Japanese Prime Minister Shigeru Ishiba has rejected rolling out tax cuts funded by additional debt issuance, as he argued that the Asian nation’s financial situation is worse than Greece’s.

Speaking in parliament on Monday, Ishiba warned that Japan is "seeing interest rates turn positive and its fiscal state is not good", an apparent reference to recent moves by the country’s central bank to end a decades-long stimulus policy last year.

The Bank of Japan has since lifted short-term interest rates to 0.5% and indicated that it would continue to raise borrowing costs until inflation reliably hits policymakers’ 2% target level.

Bond buying is also being slowed by the BOJ, a decision that could stand to drive up bond yields and the government’s cost for funding its debt obligations.

Against this backdrop, Ishiba, who is facing the prospect declining support ahead of a key upper house election in July, has been grappling with calls to slash taxes, including a levy on consumption, and increase spending. But Ishiba noted that while tax revenues are rising, "social welfare costs are also increasing".

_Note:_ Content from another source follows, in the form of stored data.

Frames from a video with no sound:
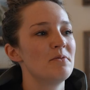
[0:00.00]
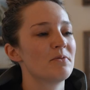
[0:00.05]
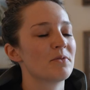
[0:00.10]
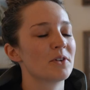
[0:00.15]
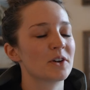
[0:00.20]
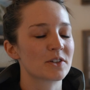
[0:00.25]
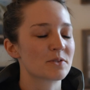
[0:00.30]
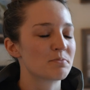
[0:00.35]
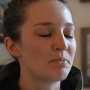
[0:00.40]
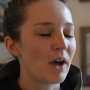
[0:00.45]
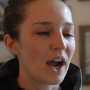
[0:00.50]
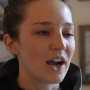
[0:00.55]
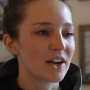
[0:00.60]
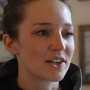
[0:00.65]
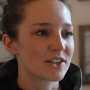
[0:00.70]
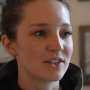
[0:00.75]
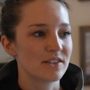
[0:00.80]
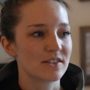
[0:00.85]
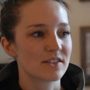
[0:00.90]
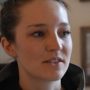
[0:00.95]
first
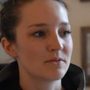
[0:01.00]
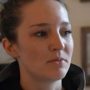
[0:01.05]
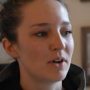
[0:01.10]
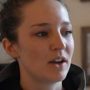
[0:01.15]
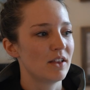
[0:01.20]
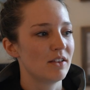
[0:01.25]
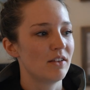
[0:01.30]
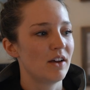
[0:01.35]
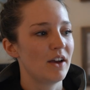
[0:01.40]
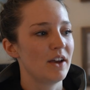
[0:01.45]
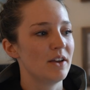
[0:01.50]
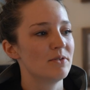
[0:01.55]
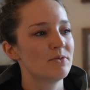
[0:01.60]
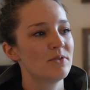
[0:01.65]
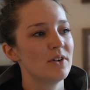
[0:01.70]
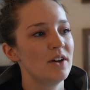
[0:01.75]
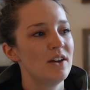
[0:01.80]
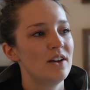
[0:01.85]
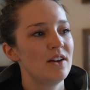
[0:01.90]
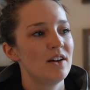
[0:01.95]
passions in my life.
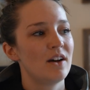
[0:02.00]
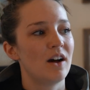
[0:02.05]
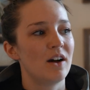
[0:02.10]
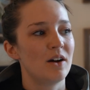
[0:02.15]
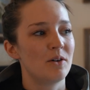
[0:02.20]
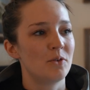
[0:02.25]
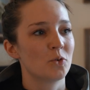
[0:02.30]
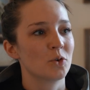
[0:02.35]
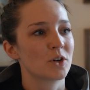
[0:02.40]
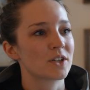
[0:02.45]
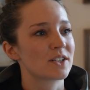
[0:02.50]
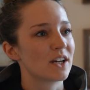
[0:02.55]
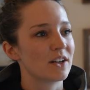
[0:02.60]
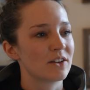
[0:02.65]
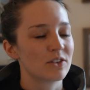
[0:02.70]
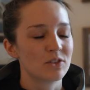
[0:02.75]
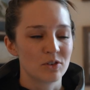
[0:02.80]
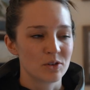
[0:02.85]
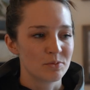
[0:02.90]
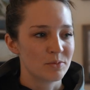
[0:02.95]
I worked at
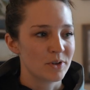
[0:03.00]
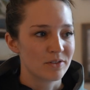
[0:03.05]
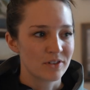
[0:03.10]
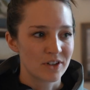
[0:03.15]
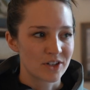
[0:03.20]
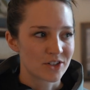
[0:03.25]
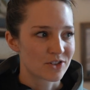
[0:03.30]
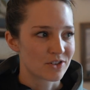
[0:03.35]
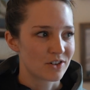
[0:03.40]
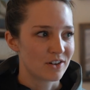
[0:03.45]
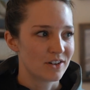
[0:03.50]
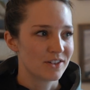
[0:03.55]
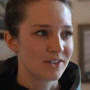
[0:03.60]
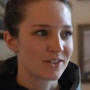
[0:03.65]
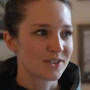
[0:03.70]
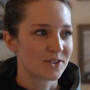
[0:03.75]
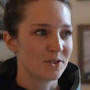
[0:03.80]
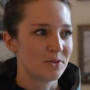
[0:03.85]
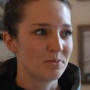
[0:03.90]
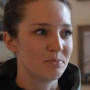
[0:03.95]
a gourmet restaurant,
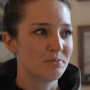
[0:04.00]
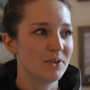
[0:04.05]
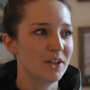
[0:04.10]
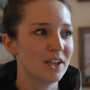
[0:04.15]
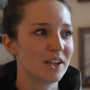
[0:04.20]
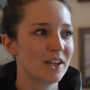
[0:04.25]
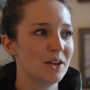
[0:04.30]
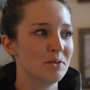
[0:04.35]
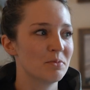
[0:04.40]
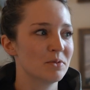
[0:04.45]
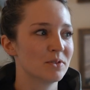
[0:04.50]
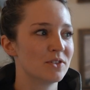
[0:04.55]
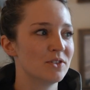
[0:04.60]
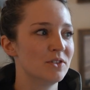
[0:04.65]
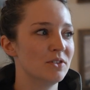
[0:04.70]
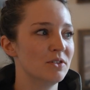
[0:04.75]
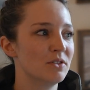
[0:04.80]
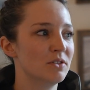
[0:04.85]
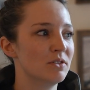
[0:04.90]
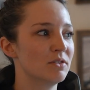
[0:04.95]
and so being able
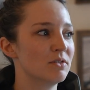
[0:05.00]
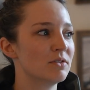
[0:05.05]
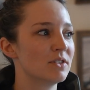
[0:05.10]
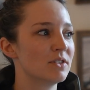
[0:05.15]
to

Ishiba argued that Japan’s financial situation is now "extremely poor, worse than Greece’s", according to Bloomberg News. Japan has a higher government debt-to-gross domestic product ratio than the Mediterranean country, International Monetary Fund data showed.

However, Japan’s status as a foreign creditor and domestic holdings of sovereign debt have helped it to evade the type of deep fiscal ructions experienced by Greece in 2009, Bloomberg reported.

On Monday, the 10-year Japanese government bond yield was last trading higher at 1.48%, while the 30-year bond yiled had dipped to 2.87%. Bond yields tend to move inversely to prices.